## WORK ITEM:
Using the entries below, copy exactly each line from the line with "[00:00:06.00]" up to and including the line with "[00:00:09.30]", with every picture left out.

[Records contained in a dataset]
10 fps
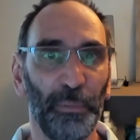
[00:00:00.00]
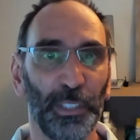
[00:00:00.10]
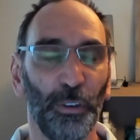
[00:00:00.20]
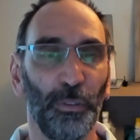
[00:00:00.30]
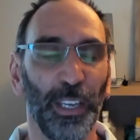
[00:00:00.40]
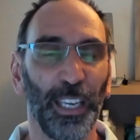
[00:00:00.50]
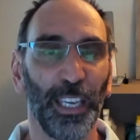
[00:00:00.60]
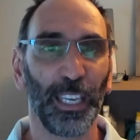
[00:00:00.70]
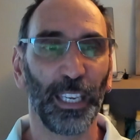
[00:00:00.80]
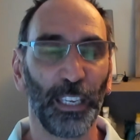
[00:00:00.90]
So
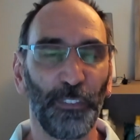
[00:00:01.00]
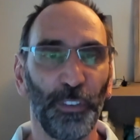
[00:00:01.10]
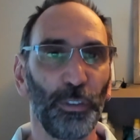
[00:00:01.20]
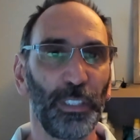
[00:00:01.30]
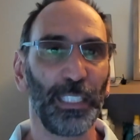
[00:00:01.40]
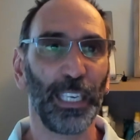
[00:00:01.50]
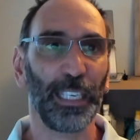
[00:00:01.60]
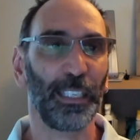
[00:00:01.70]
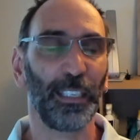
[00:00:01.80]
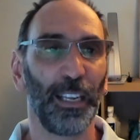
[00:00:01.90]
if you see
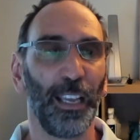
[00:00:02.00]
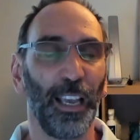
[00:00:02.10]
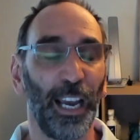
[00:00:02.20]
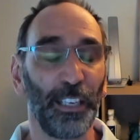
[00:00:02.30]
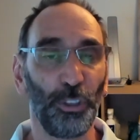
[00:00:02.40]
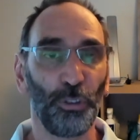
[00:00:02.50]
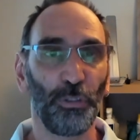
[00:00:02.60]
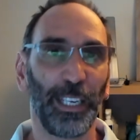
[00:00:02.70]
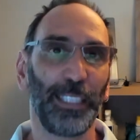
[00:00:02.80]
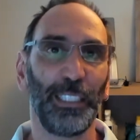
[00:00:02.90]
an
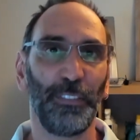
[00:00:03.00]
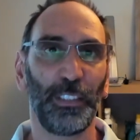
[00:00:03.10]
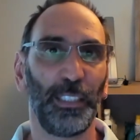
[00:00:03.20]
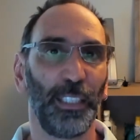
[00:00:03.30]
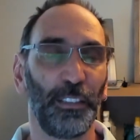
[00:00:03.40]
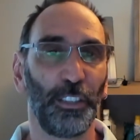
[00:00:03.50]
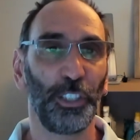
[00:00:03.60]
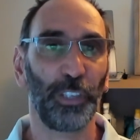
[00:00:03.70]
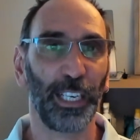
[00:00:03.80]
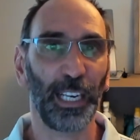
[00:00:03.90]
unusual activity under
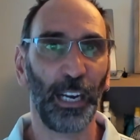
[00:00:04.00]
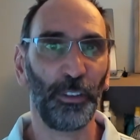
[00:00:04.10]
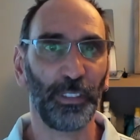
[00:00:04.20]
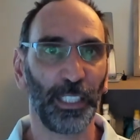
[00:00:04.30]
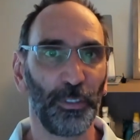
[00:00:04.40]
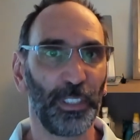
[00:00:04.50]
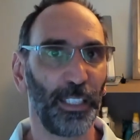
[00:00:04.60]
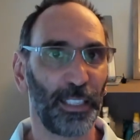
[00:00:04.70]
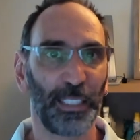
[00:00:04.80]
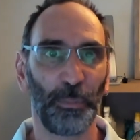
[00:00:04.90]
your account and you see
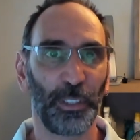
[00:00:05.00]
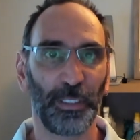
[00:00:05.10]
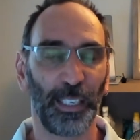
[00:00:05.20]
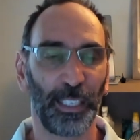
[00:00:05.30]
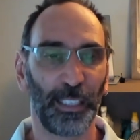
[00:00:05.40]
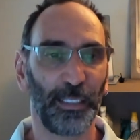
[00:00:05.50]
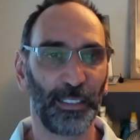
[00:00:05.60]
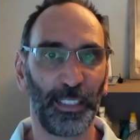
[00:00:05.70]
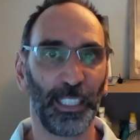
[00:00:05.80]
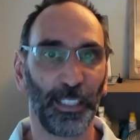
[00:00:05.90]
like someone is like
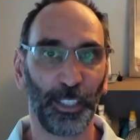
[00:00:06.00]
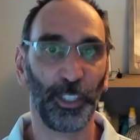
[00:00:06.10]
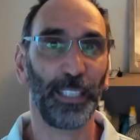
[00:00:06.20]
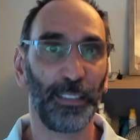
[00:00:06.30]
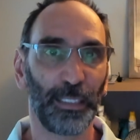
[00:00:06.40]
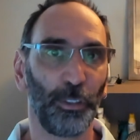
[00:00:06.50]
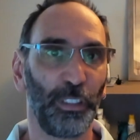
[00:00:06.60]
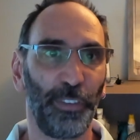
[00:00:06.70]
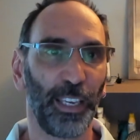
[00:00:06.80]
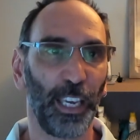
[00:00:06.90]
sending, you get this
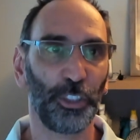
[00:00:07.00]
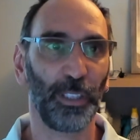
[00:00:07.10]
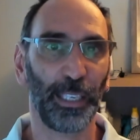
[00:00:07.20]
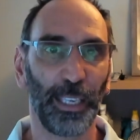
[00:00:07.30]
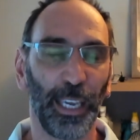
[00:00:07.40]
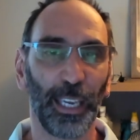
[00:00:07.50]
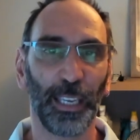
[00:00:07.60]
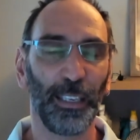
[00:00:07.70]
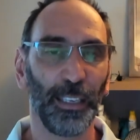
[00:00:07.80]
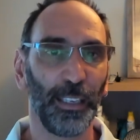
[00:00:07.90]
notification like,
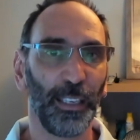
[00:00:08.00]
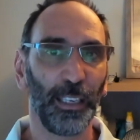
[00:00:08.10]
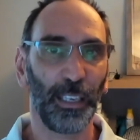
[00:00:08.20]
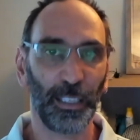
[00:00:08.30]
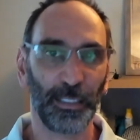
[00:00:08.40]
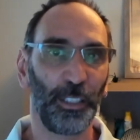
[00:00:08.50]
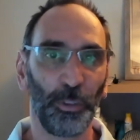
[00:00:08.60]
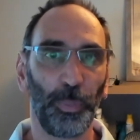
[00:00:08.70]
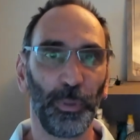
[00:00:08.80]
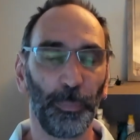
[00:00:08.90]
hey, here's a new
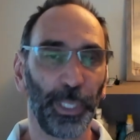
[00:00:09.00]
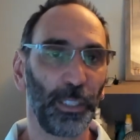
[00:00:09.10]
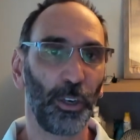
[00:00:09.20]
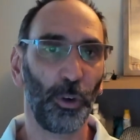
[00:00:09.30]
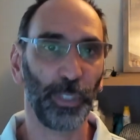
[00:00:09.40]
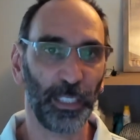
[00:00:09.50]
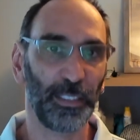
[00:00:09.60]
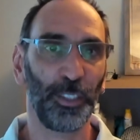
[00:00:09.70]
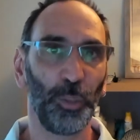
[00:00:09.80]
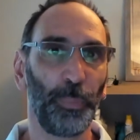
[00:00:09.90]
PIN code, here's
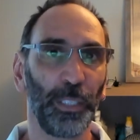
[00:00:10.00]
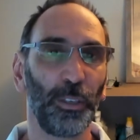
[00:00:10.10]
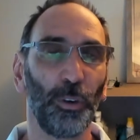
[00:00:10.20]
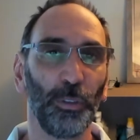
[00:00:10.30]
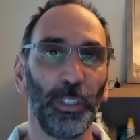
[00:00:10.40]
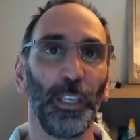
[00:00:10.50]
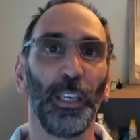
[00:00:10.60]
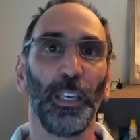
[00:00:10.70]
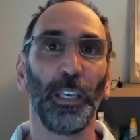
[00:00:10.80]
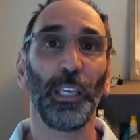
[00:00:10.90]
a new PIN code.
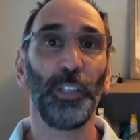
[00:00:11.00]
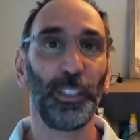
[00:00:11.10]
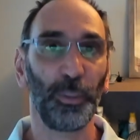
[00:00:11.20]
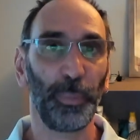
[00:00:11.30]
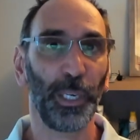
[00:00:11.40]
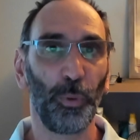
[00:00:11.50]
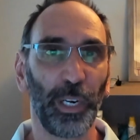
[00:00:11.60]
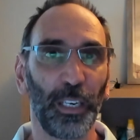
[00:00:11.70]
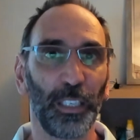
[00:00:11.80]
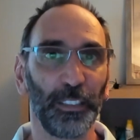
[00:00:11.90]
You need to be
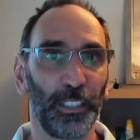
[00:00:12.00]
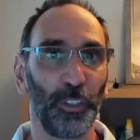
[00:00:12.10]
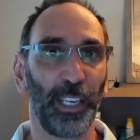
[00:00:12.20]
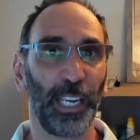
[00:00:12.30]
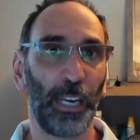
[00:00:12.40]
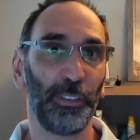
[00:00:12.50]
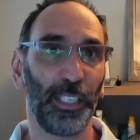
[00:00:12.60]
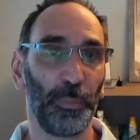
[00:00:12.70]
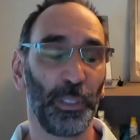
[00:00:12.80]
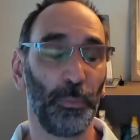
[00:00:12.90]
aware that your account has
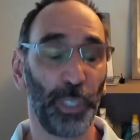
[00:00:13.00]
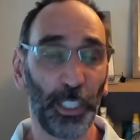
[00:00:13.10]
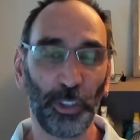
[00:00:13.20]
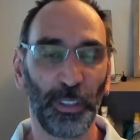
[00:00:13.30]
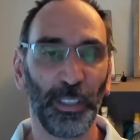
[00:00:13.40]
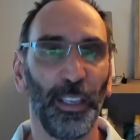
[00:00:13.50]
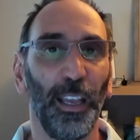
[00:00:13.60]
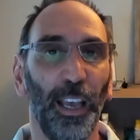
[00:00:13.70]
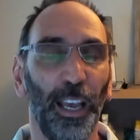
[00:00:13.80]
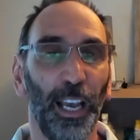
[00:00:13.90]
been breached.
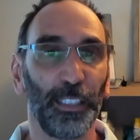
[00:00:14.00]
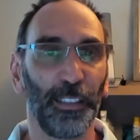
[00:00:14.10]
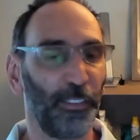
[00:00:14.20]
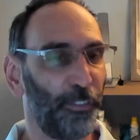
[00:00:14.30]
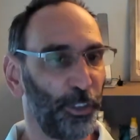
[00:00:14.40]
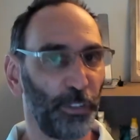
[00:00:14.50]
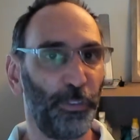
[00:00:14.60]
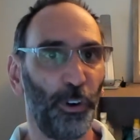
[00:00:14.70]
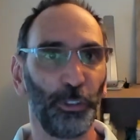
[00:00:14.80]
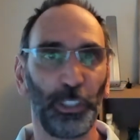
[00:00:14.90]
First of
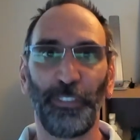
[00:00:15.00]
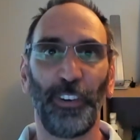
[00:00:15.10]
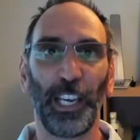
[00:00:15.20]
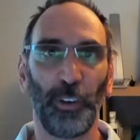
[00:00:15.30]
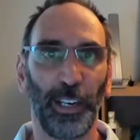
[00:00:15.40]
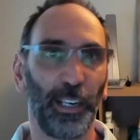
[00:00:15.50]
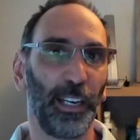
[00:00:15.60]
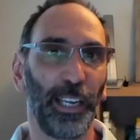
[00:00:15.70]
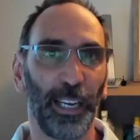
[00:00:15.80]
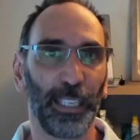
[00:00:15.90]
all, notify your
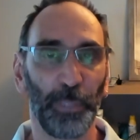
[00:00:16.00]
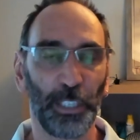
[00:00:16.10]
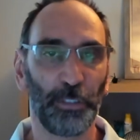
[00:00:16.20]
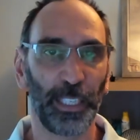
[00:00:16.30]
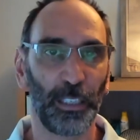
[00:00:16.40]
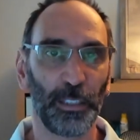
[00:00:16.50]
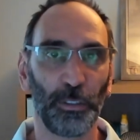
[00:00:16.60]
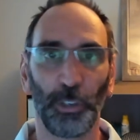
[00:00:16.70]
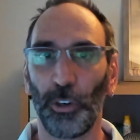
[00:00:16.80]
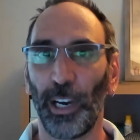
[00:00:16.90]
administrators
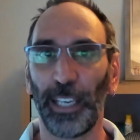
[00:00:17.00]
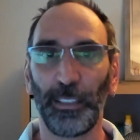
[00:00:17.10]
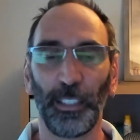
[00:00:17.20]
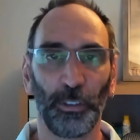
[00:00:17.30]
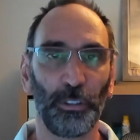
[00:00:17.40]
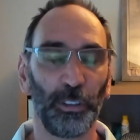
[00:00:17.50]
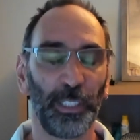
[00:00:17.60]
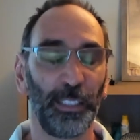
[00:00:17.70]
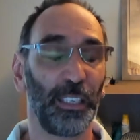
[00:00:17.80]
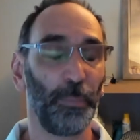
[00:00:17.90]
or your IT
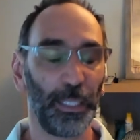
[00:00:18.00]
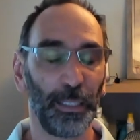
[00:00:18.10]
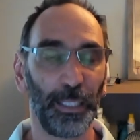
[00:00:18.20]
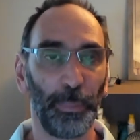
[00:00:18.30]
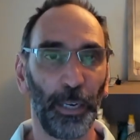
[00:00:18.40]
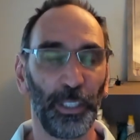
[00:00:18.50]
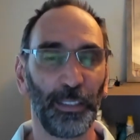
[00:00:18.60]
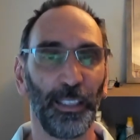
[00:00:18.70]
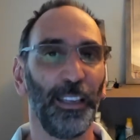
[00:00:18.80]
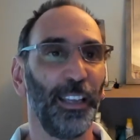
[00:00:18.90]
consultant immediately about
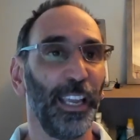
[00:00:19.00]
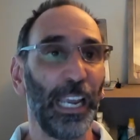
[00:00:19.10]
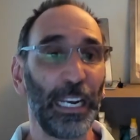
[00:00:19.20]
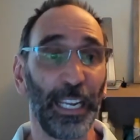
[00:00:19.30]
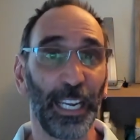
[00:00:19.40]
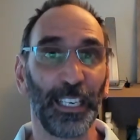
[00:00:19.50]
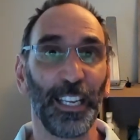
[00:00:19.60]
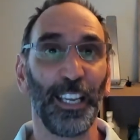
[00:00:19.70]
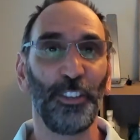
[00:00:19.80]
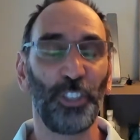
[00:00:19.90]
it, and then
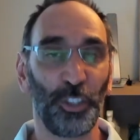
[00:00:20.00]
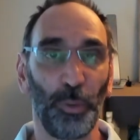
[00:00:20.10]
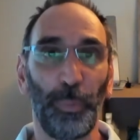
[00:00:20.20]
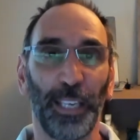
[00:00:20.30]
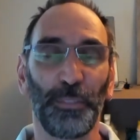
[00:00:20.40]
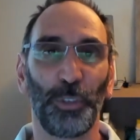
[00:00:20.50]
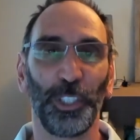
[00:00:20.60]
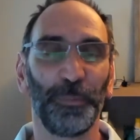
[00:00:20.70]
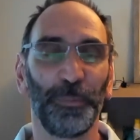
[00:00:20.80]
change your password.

## REPLY TO THE TASK:
[00:00:06.00]
[00:00:06.10]
[00:00:06.20]
[00:00:06.30]
[00:00:06.40]
[00:00:06.50]
[00:00:06.60]
[00:00:06.70]
[00:00:06.80]
[00:00:06.90]
sending, you get this
[00:00:07.00]
[00:00:07.10]
[00:00:07.20]
[00:00:07.30]
[00:00:07.40]
[00:00:07.50]
[00:00:07.60]
[00:00:07.70]
[00:00:07.80]
[00:00:07.90]
notification like,
[00:00:08.00]
[00:00:08.10]
[00:00:08.20]
[00:00:08.30]
[00:00:08.40]
[00:00:08.50]
[00:00:08.60]
[00:00:08.70]
[00:00:08.80]
[00:00:08.90]
hey, here's a new
[00:00:09.00]
[00:00:09.10]
[00:00:09.20]
[00:00:09.30]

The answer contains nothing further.